Some progress to legitimize coca production was made in 2004 when Morales and the cocaleros managed to get Carlos Mesa’s government to allow each family to legally cultivate one cato of coca (roughly 0.4 acres). In 2001, the US warned the Bolivian government not to accept the one cato idea or it would face the consequences. And slowly it has. The difference now is that Evo Morales does not seem fazed by threats. Being a former cocalero himself, he understands the vast potential this simple plant holds. The task ahead will be arduous. Faced with growing pressure from the US, Morales must prove the benefits of legalizing coca for export. He must also keep his promise to fight corruption and narco-trafficking and ensure that the legalization of coca does not mean opening the door to cocaine production. After all, he has reiterated time and again, “No to zero coca. Yes to zero cocaine.”

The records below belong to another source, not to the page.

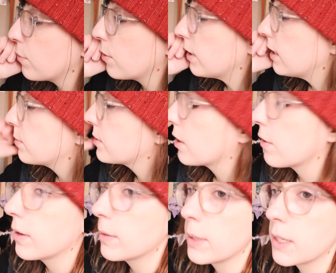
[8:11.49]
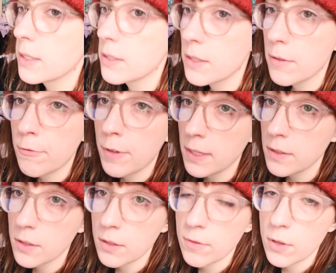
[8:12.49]
I probably won't keep sewing because
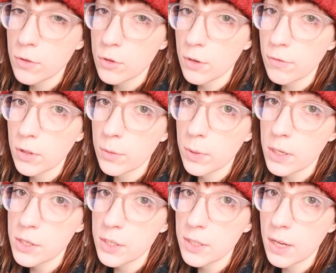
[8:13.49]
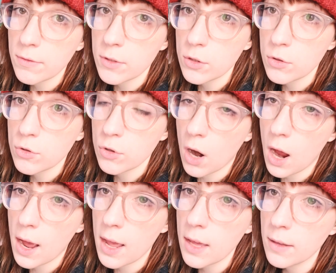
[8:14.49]
the faces of those Drifloon plushies have to
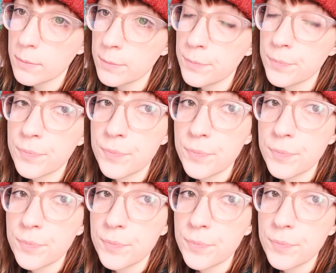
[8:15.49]
dry.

In a country where corruption has run rampant and leaders are run out of office if they don’t keep their promises, the people are hopeful that Evo Morales is genuine when he says he wants to help the poor, develop the economy and “work hard to be the best president possible.” Let’s hope that he is given the chance to prove himself and, ultimately, to turn over a new leaf.

Paul Di Stefano is a Montreal writer.


1 Hurtado, Jorge and Sdenka Silva, “The Coca Museum”. La Paz. 1997.

2 Ibid.

3 Galeano, Eduardo, Open Veins of Latin America: Five Centuries of the Pillage of a Continent. Monthly Review Press: New York, 1973.

4 “Report of the Senate Special Committee of Illegal Drugs,” available online at www.parl.gc.ca/37/1/parlbus/commbus/senate/com-e/ille-e/rep-e/repfinalvol3-e.htm

5 Iriarte, Gregorio. From a speech entitled, “The Critical Analysis of Truth.” March 4th, 2006.

6 “The History of Law 1008,” Andean Information Network. www.ain-bolivia.org/prison.htm

7 “The Bolivian Constitution.” 2 Feb 1967 at www.psr.keele.ac.uk/docs/boliv67.htm

8 “Working Document on the UN Conventions on Drugs.” European Parliament, February 4th, 2003 is found at www.europarl.europa.eu/meetdocs/committees/libe/20030211/488454en.pdf

9 Brinkley, Joel. “U.S. cutting military aid to Bolivia 96 percent.” The New York Times, February 9th, 2006.

10 “Report of the Senate Special Committee of Illegal Drugs” – see note 3 above.